What was your first job? I was working in a warehouse for on office supply chain, pulling orders. What I learned while I was doing that was that hard work is important. People do hard jobs. The summers in Houston, especially in a warehouse, are not exactly that enjoyable. But I also saw a lot of how the culture works, how culture works when there are people who are dissenting leadership or supporting leadership because you hear the guys. I can kind of remember how they talked about their bosses and stuff like that. So I learned a little bit about how cultures worked and how quality control is really impacted when people don’t care about their jobs.

Who do you admire in business? One of my mentors actually just passed away. His name was Larry Wilson. He co-wrote books called “Play to Win: Choosing Growth Over Fear in Work and Life” and “The One Minute Sales Person.” His theory was really based on a couple of different things, one of which is the wonderful paradox of if you help enough other people get what they want, you get what you want. So I have kind of modeled my personal life around not worrying about what happens to me at all, financially or anything. I don’t even pay much attention to that. It’s spending time making sure that you are helping others get the success in their careers they want. The paradox is that things just happen to work out.

What is the best business advice you ever received? Invest in yourself and hire people better than you. And the way I would capture that is to be very humble. One of my favorite chapters in the Jim Collins book “Good to Great: Why Some Companies Make the Leap … and Others Don’t” is the chapter on Level Five Leadership. He talks about the balance between humility and will, to really follow people because they want to, not because you have to. It’s by demonstrating the strong balance between being humble, being real with everyone and being willing to do what they have done.

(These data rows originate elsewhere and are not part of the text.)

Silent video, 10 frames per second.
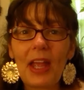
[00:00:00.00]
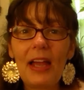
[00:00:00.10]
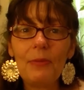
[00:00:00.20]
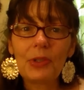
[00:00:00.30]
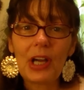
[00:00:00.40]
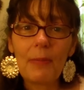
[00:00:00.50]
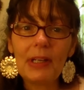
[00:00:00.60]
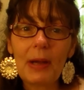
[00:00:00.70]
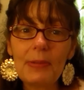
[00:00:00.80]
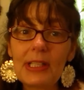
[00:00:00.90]
And we're
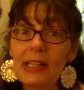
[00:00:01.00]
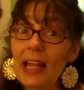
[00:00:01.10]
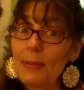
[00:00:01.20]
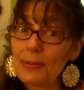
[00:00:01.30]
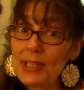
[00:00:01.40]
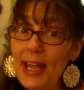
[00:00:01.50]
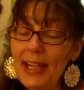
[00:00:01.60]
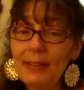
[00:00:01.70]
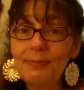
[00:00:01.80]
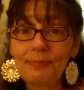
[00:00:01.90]
coming up to Labor Day.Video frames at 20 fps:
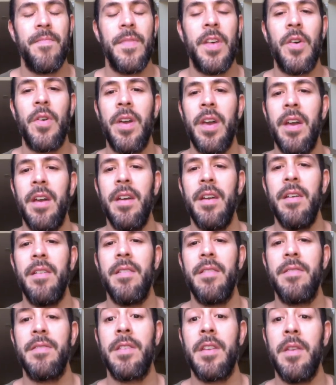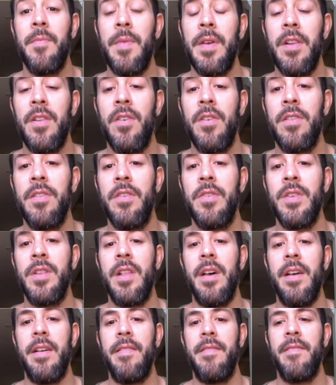Okay? It's going to be along those
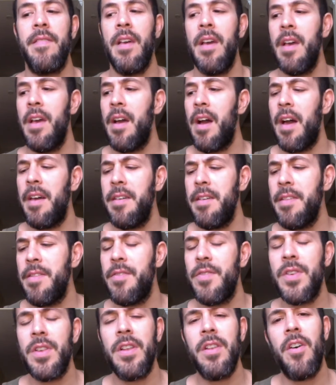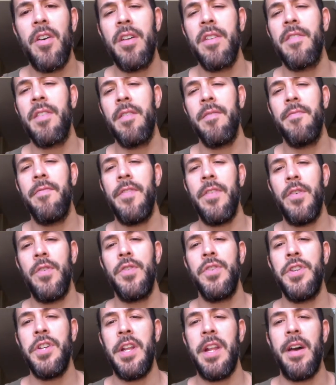lines. I think there's a lot of
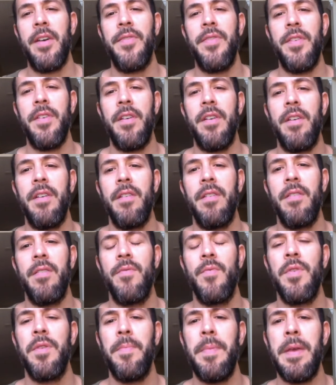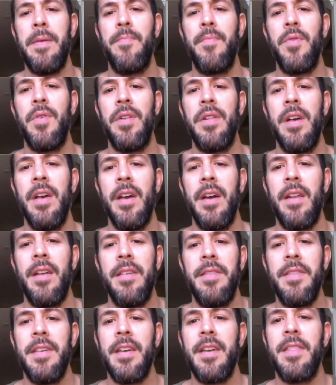confusion out there with people. And I
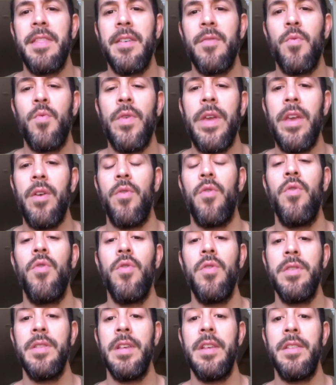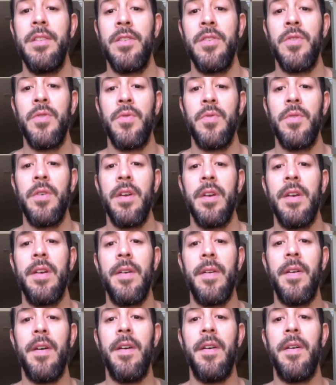think that we all need to
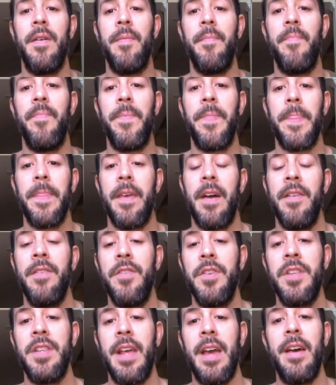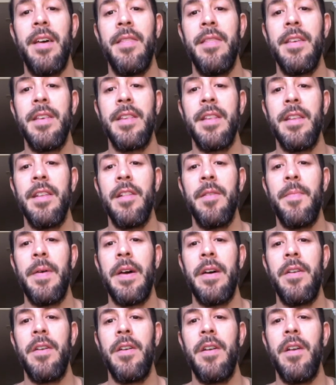understand this a little
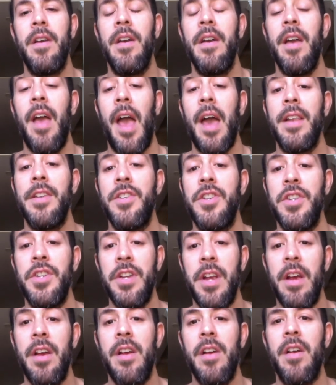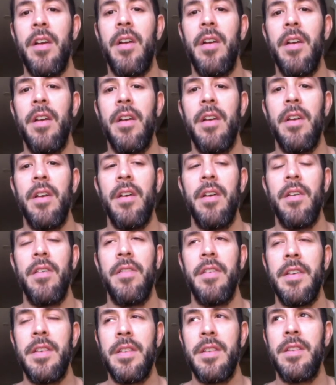better and share
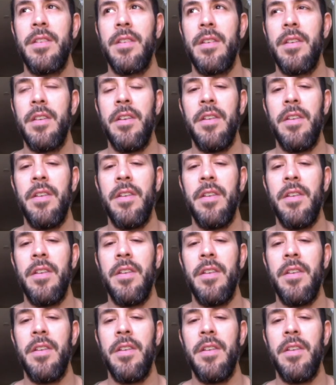this,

What is your definition of business success? Success can be measured in many ways. Certainly there is no reason to apologize for achieving financial success and growth. If you are good at what you do, then you should be rewarded for it. But I don’t measure my success based on how much we sell or how much we make, because I don’t believe that on my deathbed I’m going to be worried about what our success was in the first quarter of 2013. I believe the true measurement of success is the value that we as an organization of people provide our communities and our customers, because if we do that, we add value, then we will be rewarded for that, and then the shareholder value will go up. It’s kind of the same paradox. I measure success on the value of creating and then the financial measurements happen. That’s my definition.